From PC2, you can do this:
ssh -N -L 2947:localhost:2947 user@PC1
The -N flag prevents an actual terminal session (no commands executed). The -L flag means forward port 2947 to localhost 2947.
Now, ssh will not auto-reconnect if for some reason the session is lost or terminated. The work around is to install autossh, available in most linux distro repositories.
You can then use autossh like so:
autossh -N -M 0 -o "ServerAliveInterval 30" -o "ServerAliveCountMax 3" -L 2947:localhost:2947 user@PC1
If it works, add -f to let autossh go in background mode.
You can easily run autossh from rc.local or a systemd unit. Doing it this ways means you only have to allow SSH port in (22) and are now passing the gps info via a secure encrypted connection, something that a gpsd socket session alone can't do. Obviously, it helps if you have a key pair setup between PC1 and PC2 as you won't need a password.

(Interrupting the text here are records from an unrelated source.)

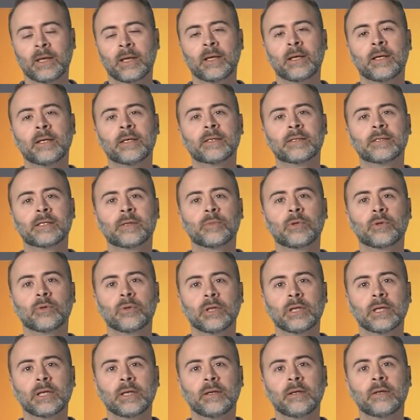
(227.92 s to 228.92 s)

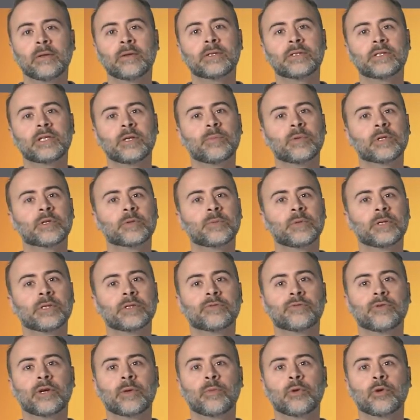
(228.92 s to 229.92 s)
Similarly, the C++
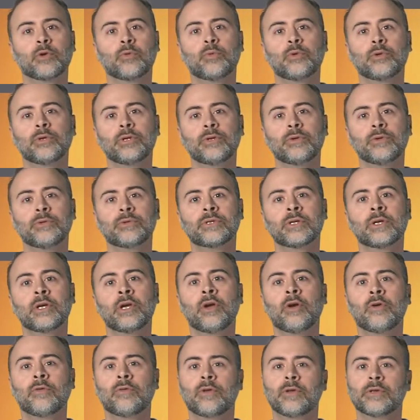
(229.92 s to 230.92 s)
framework we'll use
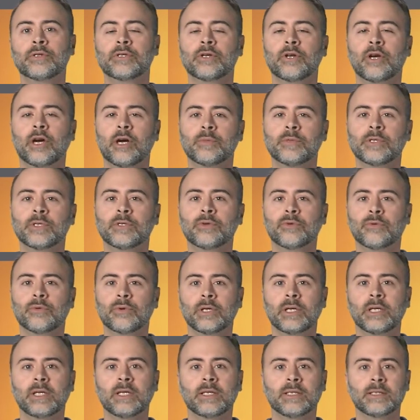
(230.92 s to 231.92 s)
follows an
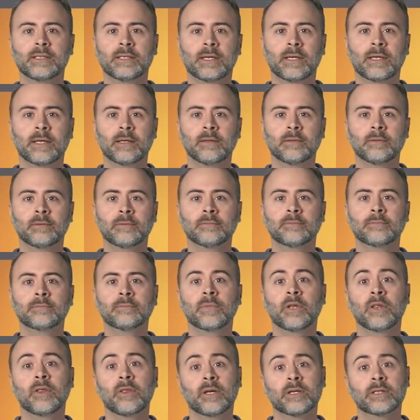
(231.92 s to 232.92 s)
object-oriented design.
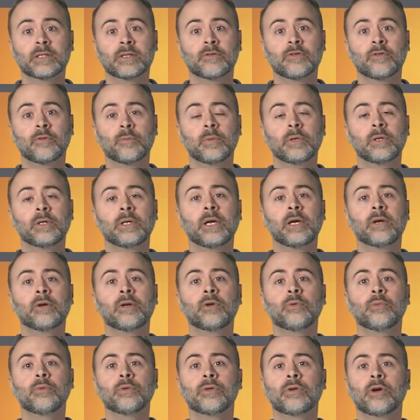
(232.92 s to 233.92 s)
Thus, a familiarity
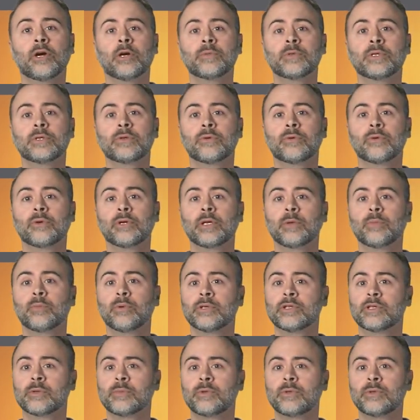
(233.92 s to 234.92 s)
with object-oriented
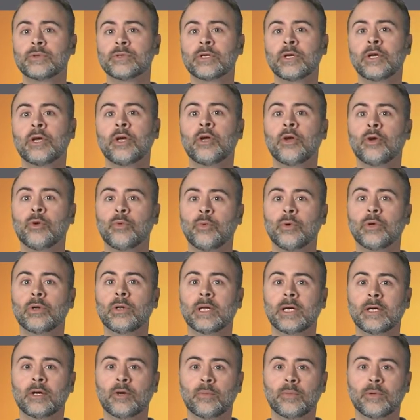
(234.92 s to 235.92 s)
principles will
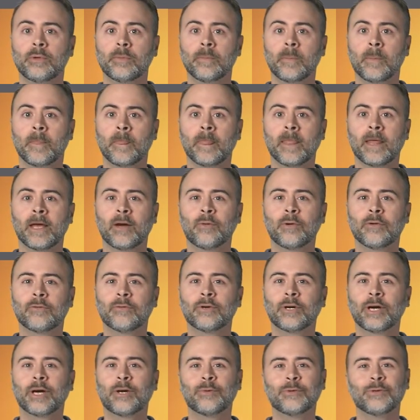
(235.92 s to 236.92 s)
help. However,
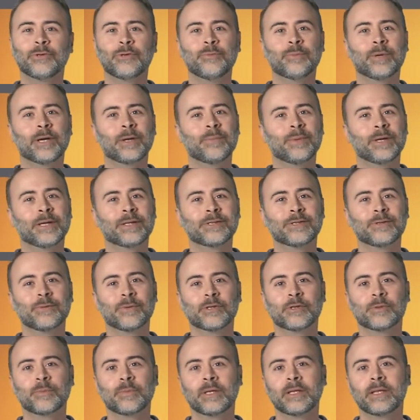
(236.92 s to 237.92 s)
I will do my best to
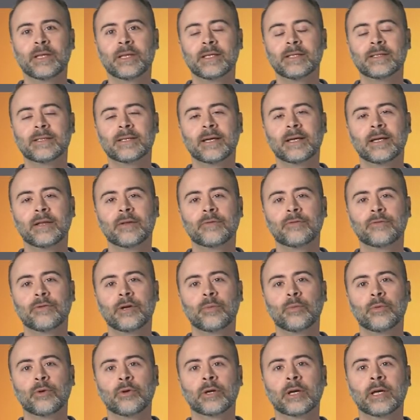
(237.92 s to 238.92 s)
explain the design of the
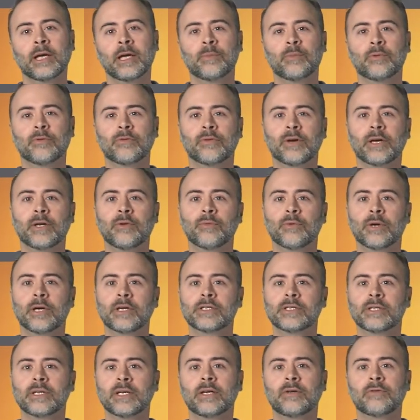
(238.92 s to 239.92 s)
framework and provide
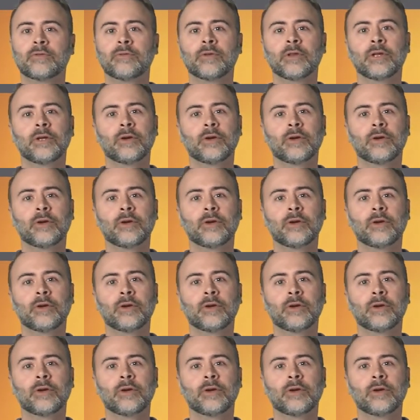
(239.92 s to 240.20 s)
rationale for the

You can run on PC2 any of the gpsd tools that come with it as it will appear local to it. API calls from scripts/programs will also work as if port 2947 was actually running gpsd locally.
Look here for more detail on how to use autossh.
Upvotes: 1
Reputation: 71
Gpsd is not actually listening on port 2947, systemd is. By default in Debian this is local only. When a request comes in systemd starts gpsd, if necessary, and redirects future requests to the daemon. So giving gpsd the -G parameter will not actually change anything.
You need to add an override for the systemd gpsd.socket unit, and tell it to listen on all addresses:
# /etc/systemd/system/gpsd.socket.d/socket.conf
[Socket]
# First blank ListenStream clears the system defaults
ListenStream=
ListenStream=2947
ListenStream=/var/run/gpsd.sock
Best practice is to put this override file in /etc/systemd/, and not to edit the unit files in /lib/systemd/.